Monday, February 19, 2018

grammar - Function of Numbers in a Sentence



A question was recently posed about the sentence



"This is what 51,000 people looks like."



The question was, "Is this grammatical?"



It seems opinions vary on how to handle this sentence. I feel that 51,000 is an adjective describing people and so "looks" should be "look" as in "This is what 51,000 people look like."




These are my questions:



1) What function does 51,000 serve in the sentence?
2) How are numbers treated in general when they appear before nouns? I ask because I have heard people say "Here's 30 Dollars." Should it be "is" or "are?" Seems like people are referring to "30" and not "Dollars."
3) What function does "look" play in the above sentence?
4) Also, it seems that because 51,000 is written as a number (instead of fifty one thousand) people are treating it like a group whereas if it were written, I think it would be harder to do that. Does writing it as a number or as words change things?
5) Also, if the sentence were "Here is what 51,000 people looks like." would the word "here" change the sentence and how we parse the it?


Answer




  1. Quantifiers generally act as determinatives, which define the nouns they modify. This is different from adjectives, which describe the nouns they modify. You can tell the difference because determinatives cannot be inflected for comparison, and they can't appear as predicate adjectives. You can say either





Purple people are here or People here are purple




but you can only say




51,000 people are here.





You can't say




People here are 51,000.





  1. Whether you hand someone a twenty-dollar bill or a two ten-dollar bills, you say





Here is twenty dollars.




Because that's a single amount, no matter the denomination of the bills.




  1. "Look" is a stative verb in your example. It means "appears."

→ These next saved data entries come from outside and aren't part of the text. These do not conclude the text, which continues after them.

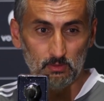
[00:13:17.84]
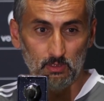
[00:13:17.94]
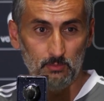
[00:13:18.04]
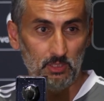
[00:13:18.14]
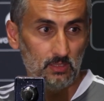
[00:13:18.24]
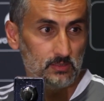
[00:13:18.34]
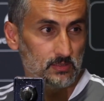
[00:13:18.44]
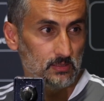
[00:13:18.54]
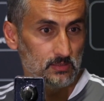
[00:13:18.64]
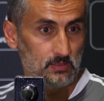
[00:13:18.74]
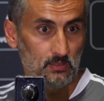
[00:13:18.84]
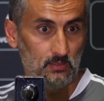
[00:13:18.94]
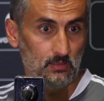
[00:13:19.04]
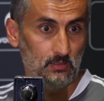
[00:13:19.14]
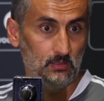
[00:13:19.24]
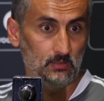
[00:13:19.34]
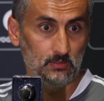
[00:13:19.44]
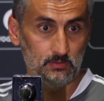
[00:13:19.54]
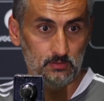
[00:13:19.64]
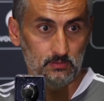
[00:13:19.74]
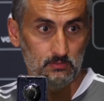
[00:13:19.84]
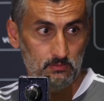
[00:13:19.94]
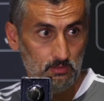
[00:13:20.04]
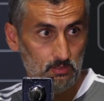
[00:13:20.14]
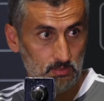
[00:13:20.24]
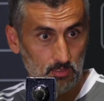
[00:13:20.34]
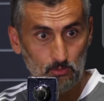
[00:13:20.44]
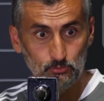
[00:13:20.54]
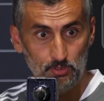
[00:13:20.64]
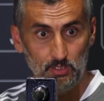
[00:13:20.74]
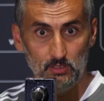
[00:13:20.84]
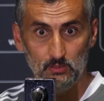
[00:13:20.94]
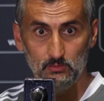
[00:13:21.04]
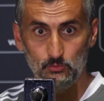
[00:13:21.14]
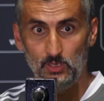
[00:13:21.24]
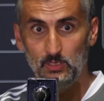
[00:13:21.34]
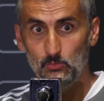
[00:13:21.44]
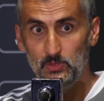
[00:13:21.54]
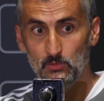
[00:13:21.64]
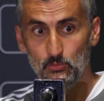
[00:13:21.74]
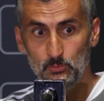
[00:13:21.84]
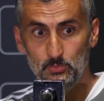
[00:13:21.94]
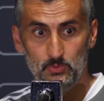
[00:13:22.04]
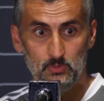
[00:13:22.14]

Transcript: Evidence is it's now training with the group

  2. I don't see how numerals or words affect the grammar. Whether you choose a singular or plural verb depends on whether you mean the group as a whole or as multiple individuals. If you say





51,000 people seems small for a protest rally




you mean that it's a small crowd.
If you say





51,000 people seem small




you mean that either they are all midgets or they are being viewed from afar.




  1. "Here" is an adverb of place, telling us where they people appear as they do. Its presence or absence doesn't change the basic structure of the sentence.